Records from a data source
::::::::::

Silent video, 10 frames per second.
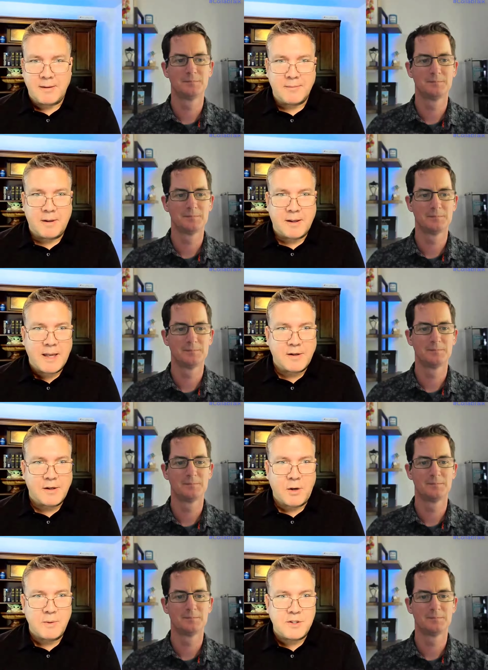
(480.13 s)
Speaker 1: uh,
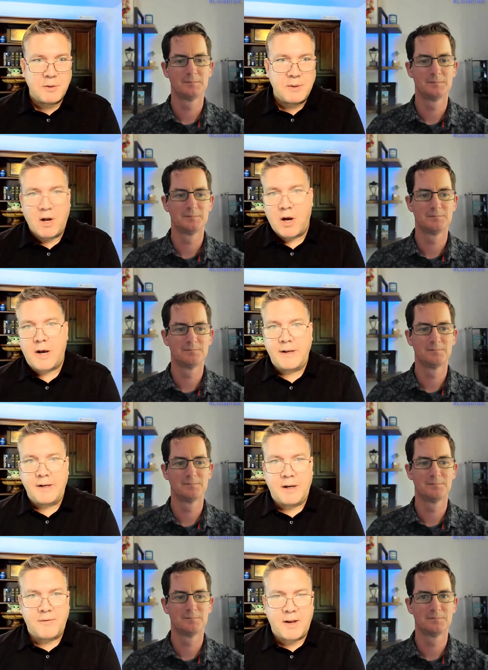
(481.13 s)
again, go and do an
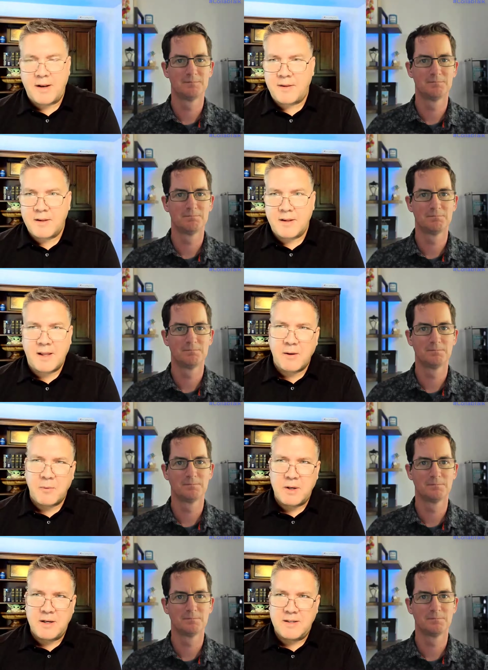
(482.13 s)
audit of that. I
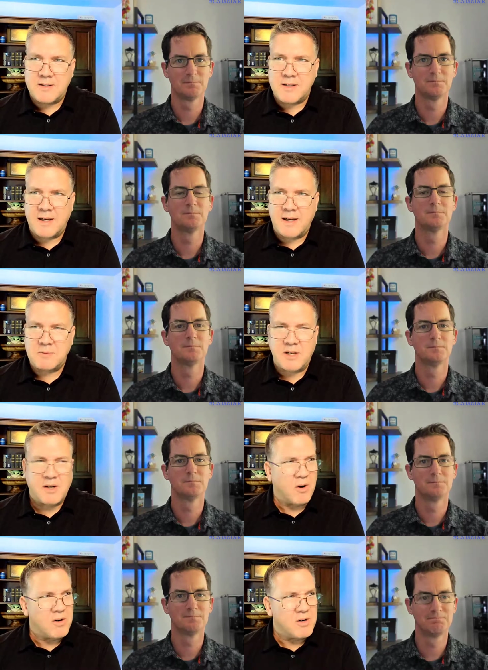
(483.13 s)
think it was uh, was
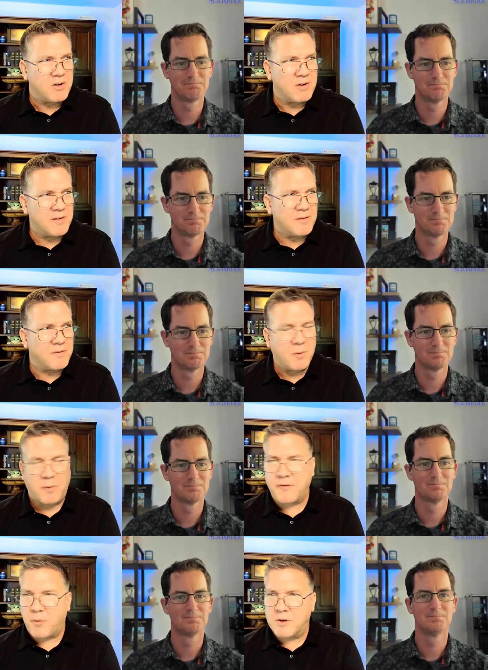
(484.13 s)
it Gartner and
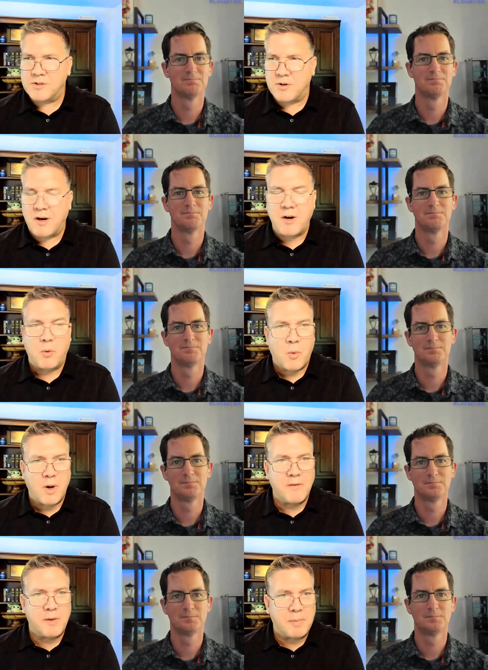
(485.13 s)
or Forrester. I don't know
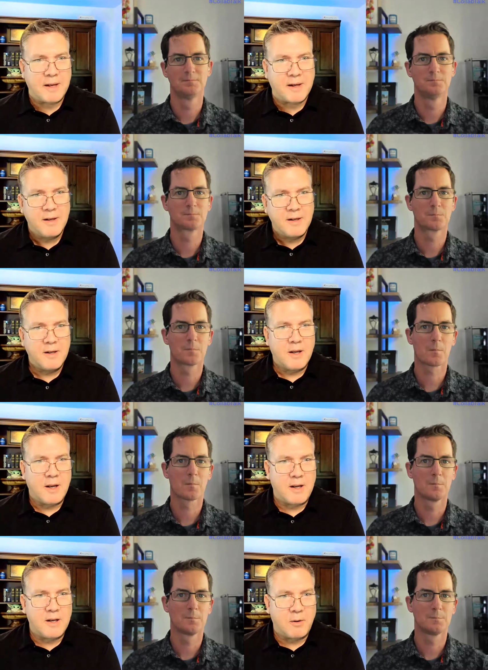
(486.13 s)
one of the big
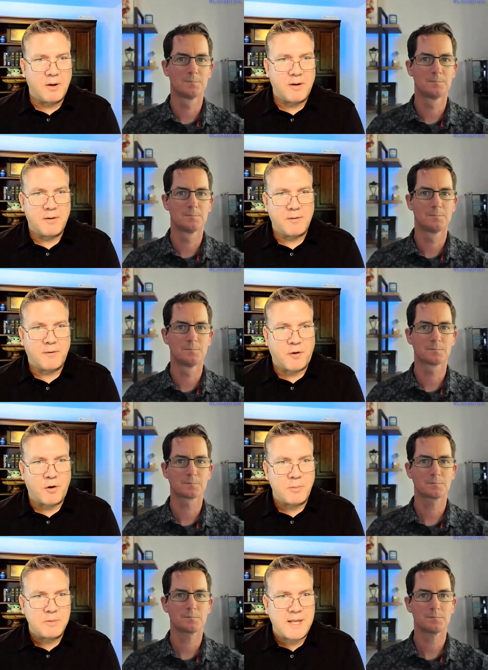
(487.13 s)
uh, you know, uh,
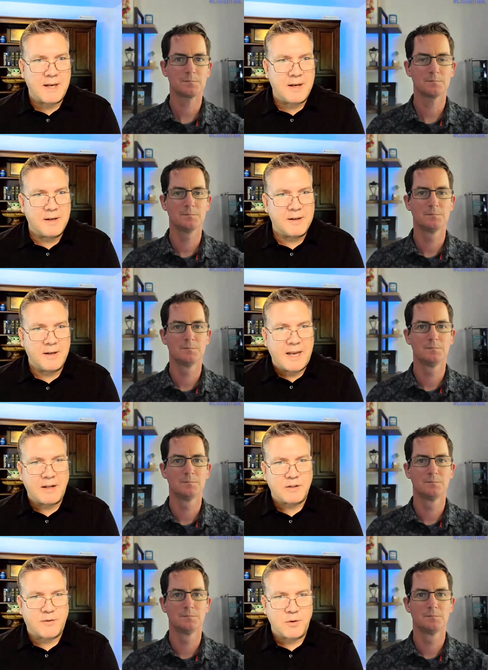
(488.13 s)
firms that uh,
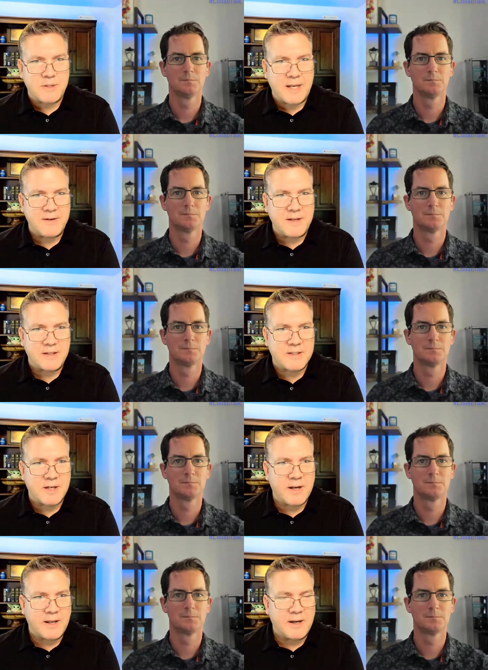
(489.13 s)
analyst firms that did a
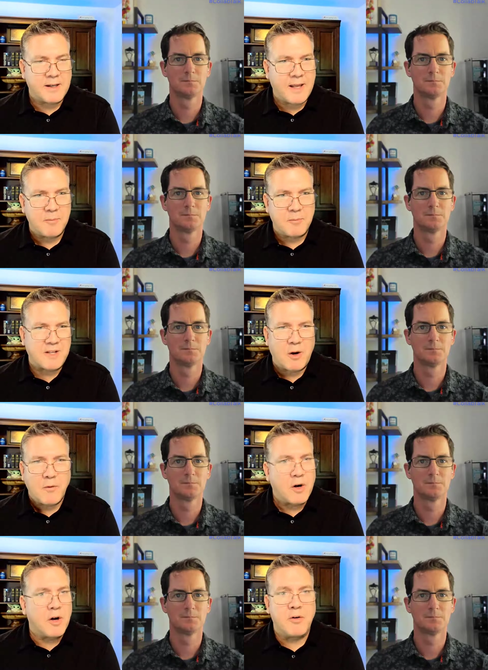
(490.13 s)
study and it came it was
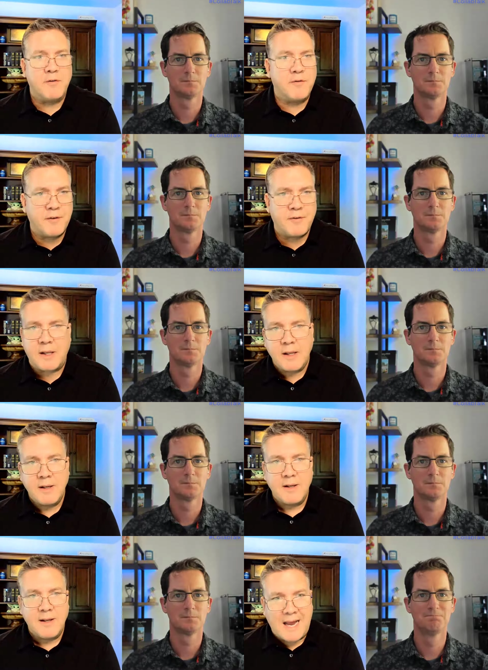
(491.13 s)
like over
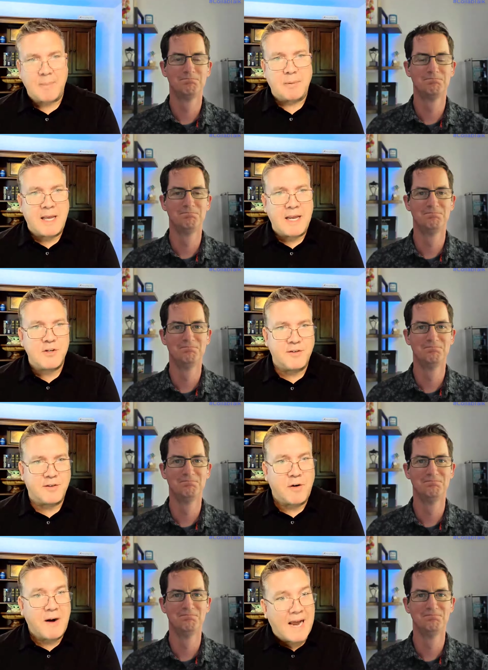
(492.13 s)
150
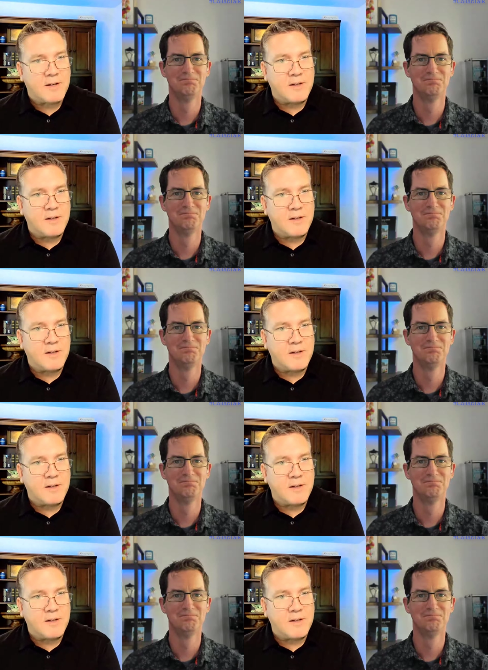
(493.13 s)
applications that are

::::::::::

Could the entries above be restated word for word, with the pictures left out?

• _RESPONSE FOR THIS EXERCISE_
Silent video, 10 frames per second.
(480.13 s)
Speaker 1: uh,
(481.13 s)
again, go and do an
(482.13 s)
audit of that. I
(483.13 s)
think it was uh, was
(484.13 s)
it Gartner and
(485.13 s)
or Forrester. I don't know
(486.13 s)
one of the big
(487.13 s)
uh, you know, uh,
(488.13 s)
firms that uh,
(489.13 s)
analyst firms that did a
(490.13 s)
study and it came it was
(491.13 s)
like over
(492.13 s)
150
(493.13 s)
applications that are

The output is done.